In my weight loss journey so far, something that is always on the front of my mind is accountability. I am accountable for my actions. My accountability or lack thereof has a direct effect on my level of success. This applies just as much to health and weight loss as it does to any other aspect of life. Even if no one sees me put that spoonful of peanut butter in my mouth, my body will hold me accountable.
We often hear from TV doctors or weight loss gurus how ‘diets don’t work’. Part of me agrees with that but an even larger part of me disagrees with that sentiment. Obviously if you are starving yourself, taking crazy pills, or doing something outrageous like eating cabbage soup and cottage cheese at every meal, yeah, you are not going to be able to keep that up. You can’t abuse your body and expect it to reward you.
Ok, here is where you get your pitchforks out. Because anyone that has ever lost weight and gained it all back is totally gonna hate what I am going to say next.
If you lost a bunch of weight on a well-balanced, reasonable plan and failed to maintain, that is a failure on your part, not the plan. That is the cold hard truth. (Barring some medical circumstance, of course.)
I was 193 pounds when I got married; I had lost nearly 80lbs. I knew what I had to do to keep losing. Then I got pregnant. I was 204 when I got pregnant. I knew what I had to do to maintain or gain as little as possible. I was 225 pounds after giving birth.
I was 240 even when I started Medifast.
Because I failed to do all the things I knew I needed to do. I didn’t exercise, I didn’t plan meals, I didn’t eat properly. I was lazy, I was sedentary and I was gluttonous to the point that I didn’t even have the capability to enjoy food because nothing was a treat. Every meal was a celebration.
I made excuses. I’m busy, tired, sad, hungry, happy, stressed, angry, I just had a baby, the baby is sick, I’m sick, the husband is sick, my schedule is too full, the gym is too expensive, I don’t have enough space to work out, my workout clothes are dirty, I can’t find my sneakers.
I could go on for days, hell, years, about why I would like you to believe I can’t lose weight and get healthy. And that hurts, knowing that I wasted all that time and emotion when I could have just sacked up and done the right thing. I can come up with a million excuses and none of them would be a good or valid one.
The word ‘diet’ has become this four letter word. Somewhere along the way someone came up with the line ‘Diets don’t work’. That my friends, is a crock of shit. Hell, I bought it! But now I am rebelling. I reject the notion that diets are bad and they don’t work.
Révolution de Medifast! Viva le régime!
I am on a diet.
You know why? Because I don’t want to DIE. You know what my diet is? It’s a reasonable, well balanced plan that includes a temporary reduction in calories that I chose after a lot of research and personal reflection. It’s a plan that I know I can phase into a life of maintenance and long term health. And you can go ahead and say ‘We’ll see. Just you wait.’ Yes, we will see. I might falter and fluctuate a bit. But I will never go back to what I was. I am holding myself accountable and keeping the promises I’ve made to myself and Medifast is giving me the tools to build success.
Look, I get why the phrase came about.
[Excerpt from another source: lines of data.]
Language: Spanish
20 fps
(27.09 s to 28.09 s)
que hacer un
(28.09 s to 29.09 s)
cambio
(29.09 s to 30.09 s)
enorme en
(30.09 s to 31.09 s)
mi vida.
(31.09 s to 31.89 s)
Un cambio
In part its because people go on these crazy crash diets that are a recipe for failure. I agree, they don’t work. But as I sit here, looking back on every reasonable weight loss plan I’ve ever been on, I must concede that they work. They all work. I would love to continue to fool myself and somehow blame the plans I’ve been on. It sucks to admit that I jumped on board with plan X, Y, or Z without researching it or giving real thought as to whether it would fit into my lifestyle. I hate admitting that I relied solely on the diet to fix me when we all know that obesity and the inability to overcome it is so much more than food. I didn’t give myself or create the tools to nurture long term success. It sucks even more that I know I was just too damn lazy or self defeatist to climb Mount Negativity in my brain and settle in the Valley of Self Worth, build a house and live there, happily ever after.
I never asked myself:
- Am I following a diet that is conducive to good health and the goals I want to achieve?
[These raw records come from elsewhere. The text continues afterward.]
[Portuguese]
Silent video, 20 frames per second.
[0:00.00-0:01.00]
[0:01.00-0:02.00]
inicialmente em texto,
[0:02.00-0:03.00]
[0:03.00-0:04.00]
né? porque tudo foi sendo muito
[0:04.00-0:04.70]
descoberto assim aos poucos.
- Am I following a plan that will allow me to maintain a lifestyle that is appropriate for me and my family, long after I’ve met my goal?
- Am I willing to put in the hard work required to maintain this lifestyle?
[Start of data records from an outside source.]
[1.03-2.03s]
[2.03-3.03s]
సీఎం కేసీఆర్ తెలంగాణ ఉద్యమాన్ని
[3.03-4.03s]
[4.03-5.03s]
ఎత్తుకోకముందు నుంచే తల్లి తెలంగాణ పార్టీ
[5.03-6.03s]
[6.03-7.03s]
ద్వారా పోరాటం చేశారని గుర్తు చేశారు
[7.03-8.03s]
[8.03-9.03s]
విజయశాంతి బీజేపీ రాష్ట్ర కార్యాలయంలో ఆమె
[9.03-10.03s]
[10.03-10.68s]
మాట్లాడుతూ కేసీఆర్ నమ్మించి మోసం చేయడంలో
- Am I choosing the plan that is right for ME?
What’s worse is I never held myself accountable for the way I treated my body. And I am not talking about mentally beating yourself up for having that candy bar or forcing yourself to run 15 miles because you shared an ice cream cone with your kid. (Or maybe you ate the whole thing yourself….while locked in the bathroom…hiding behind the shower curtain…and it wasn’t just a cone but a whole pint of Ben & Jerry’s. Whatever! I’m not talking about that!) What I am talking about is asking yourself what you really want in your life. What will make you happy? And what are you willing to do to get there?
I am holding myself accountable. I will not blame people, places or things for my failure to succeed and maintain my diet. I alone am in control of what I put into my body and the way it is treated. I’ve built my house in the Valley of Self Worth. Maybe once in a while we’ll vacation at Lake Pity Party but I will always come home to a place that nurtures success because now I know the way back home.
Where do you want to build your home?